EU-Industriekommissar Stéphane Séjourné will Unternehmen künftig stärker zur Produktion in Europa verpflichten. Wer öffentliche Gelder aus Brüssel erhalten will – etwa in Form von Subventionen oder Ausschreibungen –, soll im Gegenzug in Europa produzieren müssen. «Wann immer europäische öffentliche Gelder eingesetzt werden, müssen sie zur europäischen Produktion und zu hochwertigen Arbeitsplätzen beitragen», schreibt Séjourné in einem Gastbeitrag, der unter anderem im Handelsblatt erschien.

Olivier Matthys/EPA/Keystone

EU-Industriekommissar Stéphane Séjourné

Olivier Matthys/EPA/Keystone

Konkret sollen Firmen nur dann von staatlicher Unterstützung profitieren, wenn ein wesentlicher Teil ihrer Wertschöpfung in Europa erfolgt. Dieselben Kriterien sollen auch für ausländische Direktinvestitionen gelten. Ziel ist laut Séjourné, eine «echte europäische Präferenz in unseren strategisch wichtigsten Branchen» zu schaffen. Die Ankündigung versteht sich als Reaktion auf die Industriepolitik anderer Wirtschaftsmächte wie die USA, wo seit Jahren eine «America First»-Strategie verfolgt wird.

Die Initiative stösst in der Industrie auf breite Zustimmung. Mehr als 1000 Wirtschafts- und Gewerkschaftsvertreter aus ganz Europa haben Séjournés Vorstoss unterzeichnet – darunter Bosch-Manager Markus Heyn, Thyssenkrupp-CEO Marie Jaroni und Daimler-Gesamtbetriebsratschef Michael Brecht.

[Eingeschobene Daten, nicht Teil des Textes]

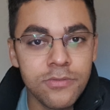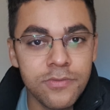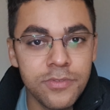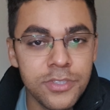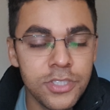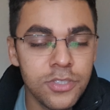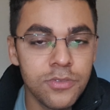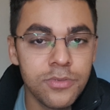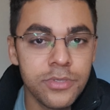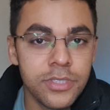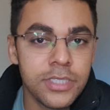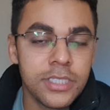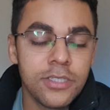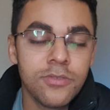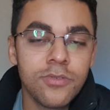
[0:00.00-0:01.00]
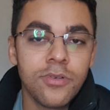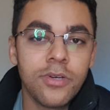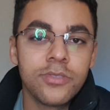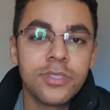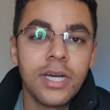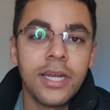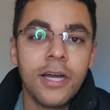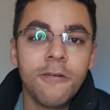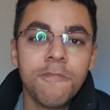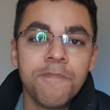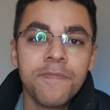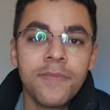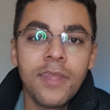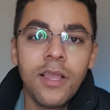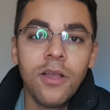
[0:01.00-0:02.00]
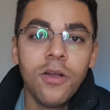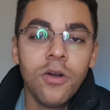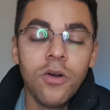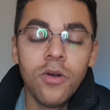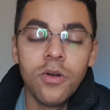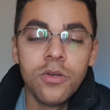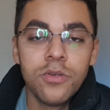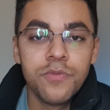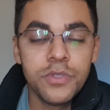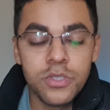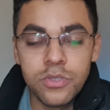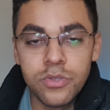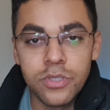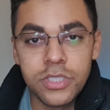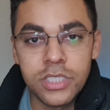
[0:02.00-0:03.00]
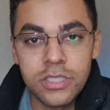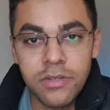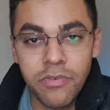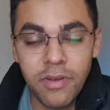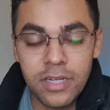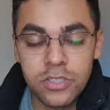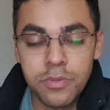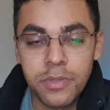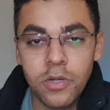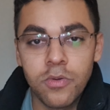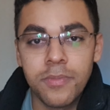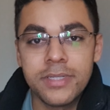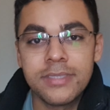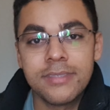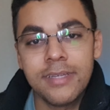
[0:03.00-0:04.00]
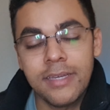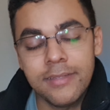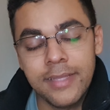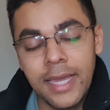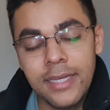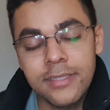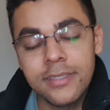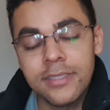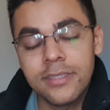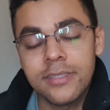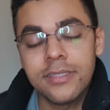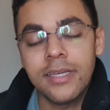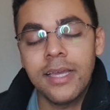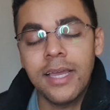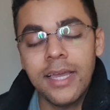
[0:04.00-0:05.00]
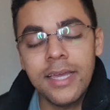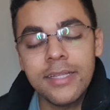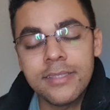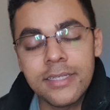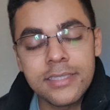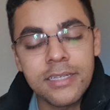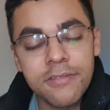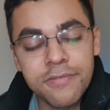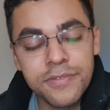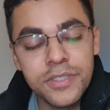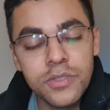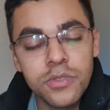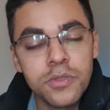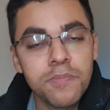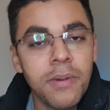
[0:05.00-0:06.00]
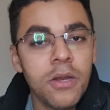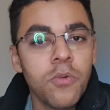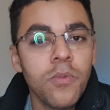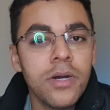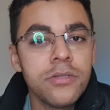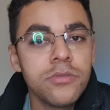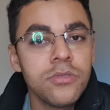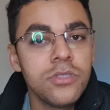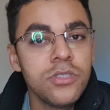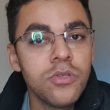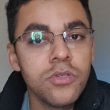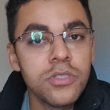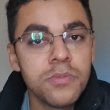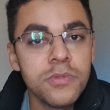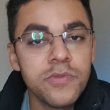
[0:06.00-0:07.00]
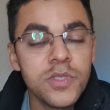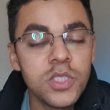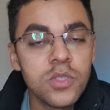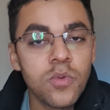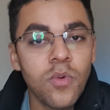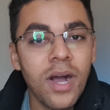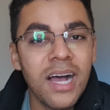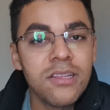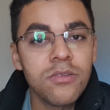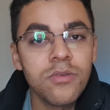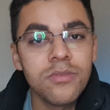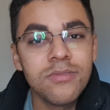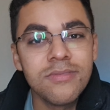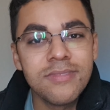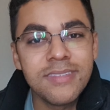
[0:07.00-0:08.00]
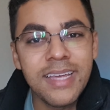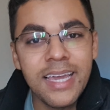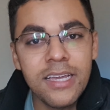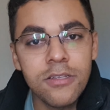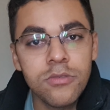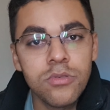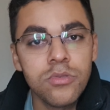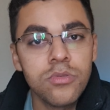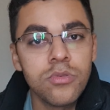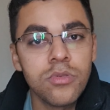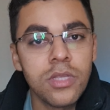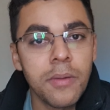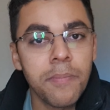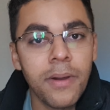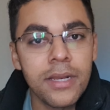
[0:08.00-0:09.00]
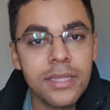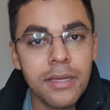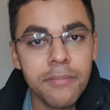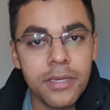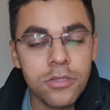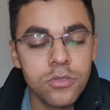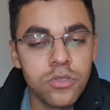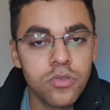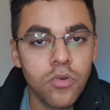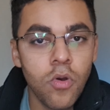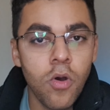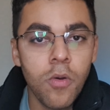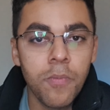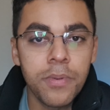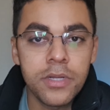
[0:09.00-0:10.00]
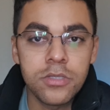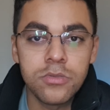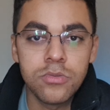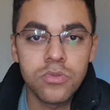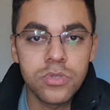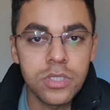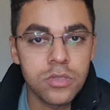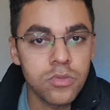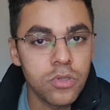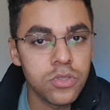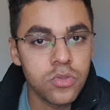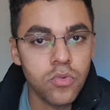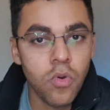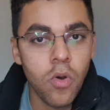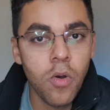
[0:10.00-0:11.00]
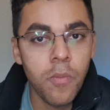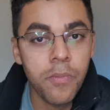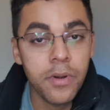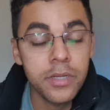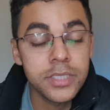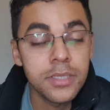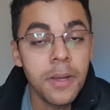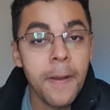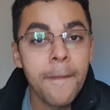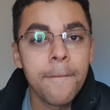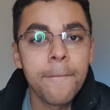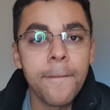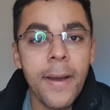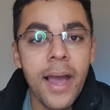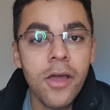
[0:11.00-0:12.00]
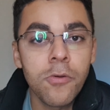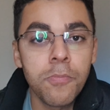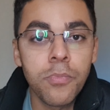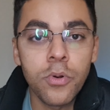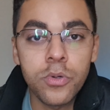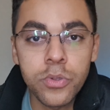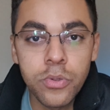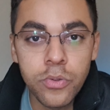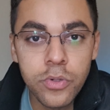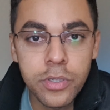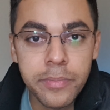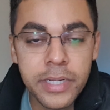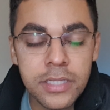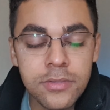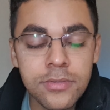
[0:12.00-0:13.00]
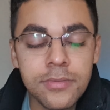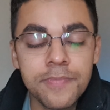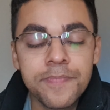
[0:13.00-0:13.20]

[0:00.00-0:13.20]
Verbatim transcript: um vídeo hoje aqui no nosso canal. No vídeo de hoje a gente vai falar sobre algumas tendências e desafios para o ano de 2024 dentro do departamento de compras, do setor de compras, para o procurement.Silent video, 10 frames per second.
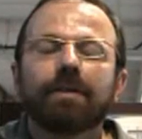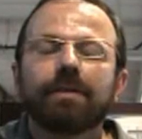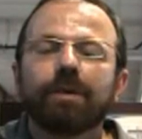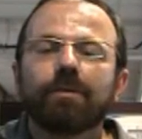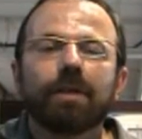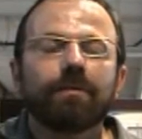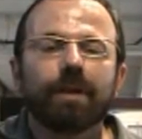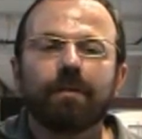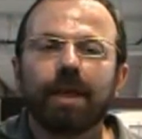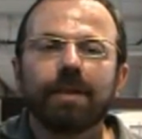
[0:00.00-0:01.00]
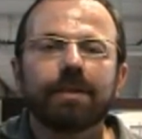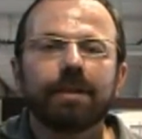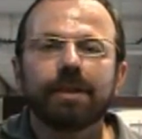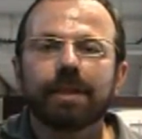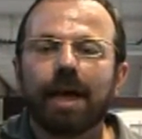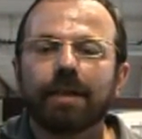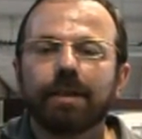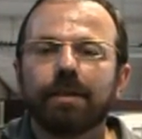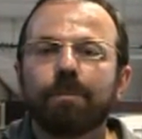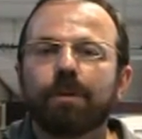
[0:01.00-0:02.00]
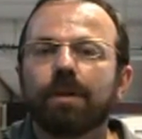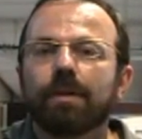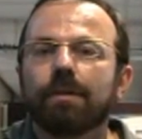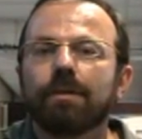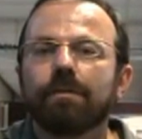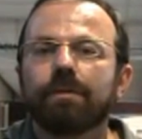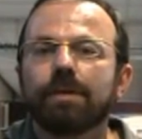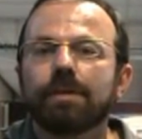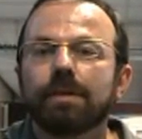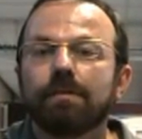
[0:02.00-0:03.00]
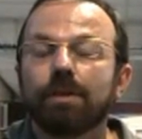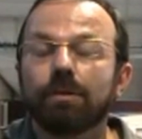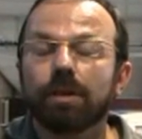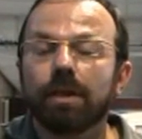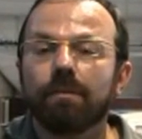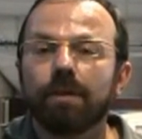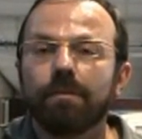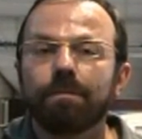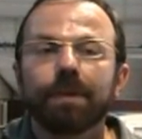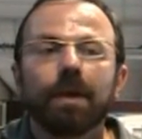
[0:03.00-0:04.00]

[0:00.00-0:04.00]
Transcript: ad avere una frequenza di scatti e di proiezioni offensive notevoliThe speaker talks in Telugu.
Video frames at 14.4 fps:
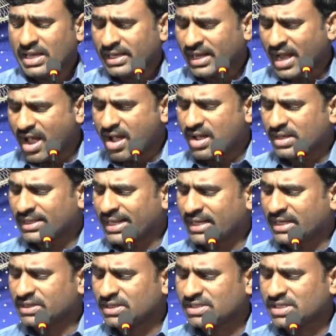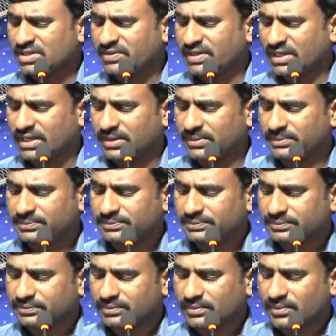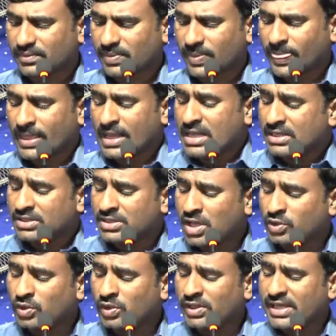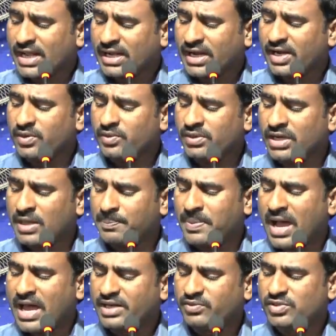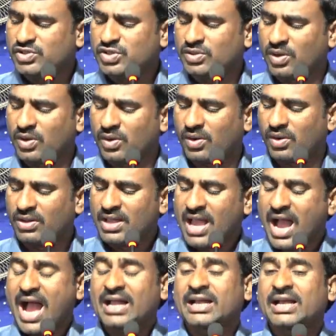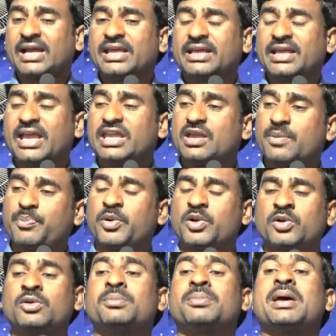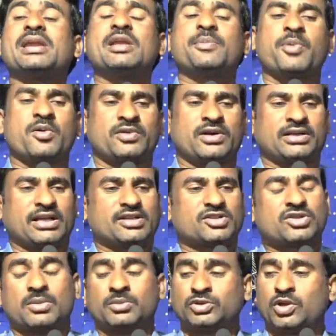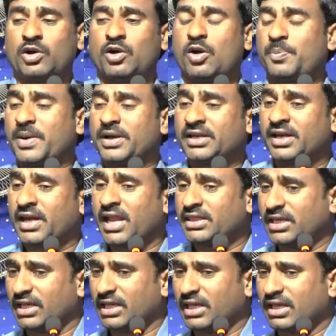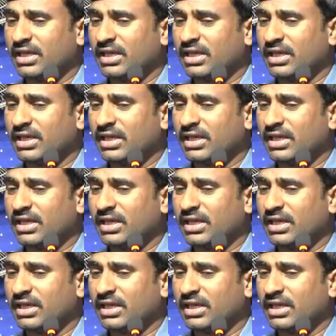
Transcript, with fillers: ఇంకా ఇంకా కిందకి చదవండి నదులు ఎక్కడి నుండి పారివచ్చునో అక్కడికే ఎప్పుడునో మరలిపోవునట సముద్రంలో పడిన నది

Auch auf politischer Ebene nimmt das Thema Fahrt auf. Beim EU-Sondergipfel am 12. Februar wollen die Staats- und Regierungschefs über Möglichkeiten beraten, den Binnenmarkt zu stärken und Europas Industrie gegen globale Abhängigkeiten und Wettbewerbsverzerrungen abzusichern. Ratspräsident António Costa forderte «Regeln, die in einigen strategischen Bereichen eine Bevorzugung Europas ermöglichen» – sowie einen systematischen Ansatz zur Risikominderung in der Wirtschaft.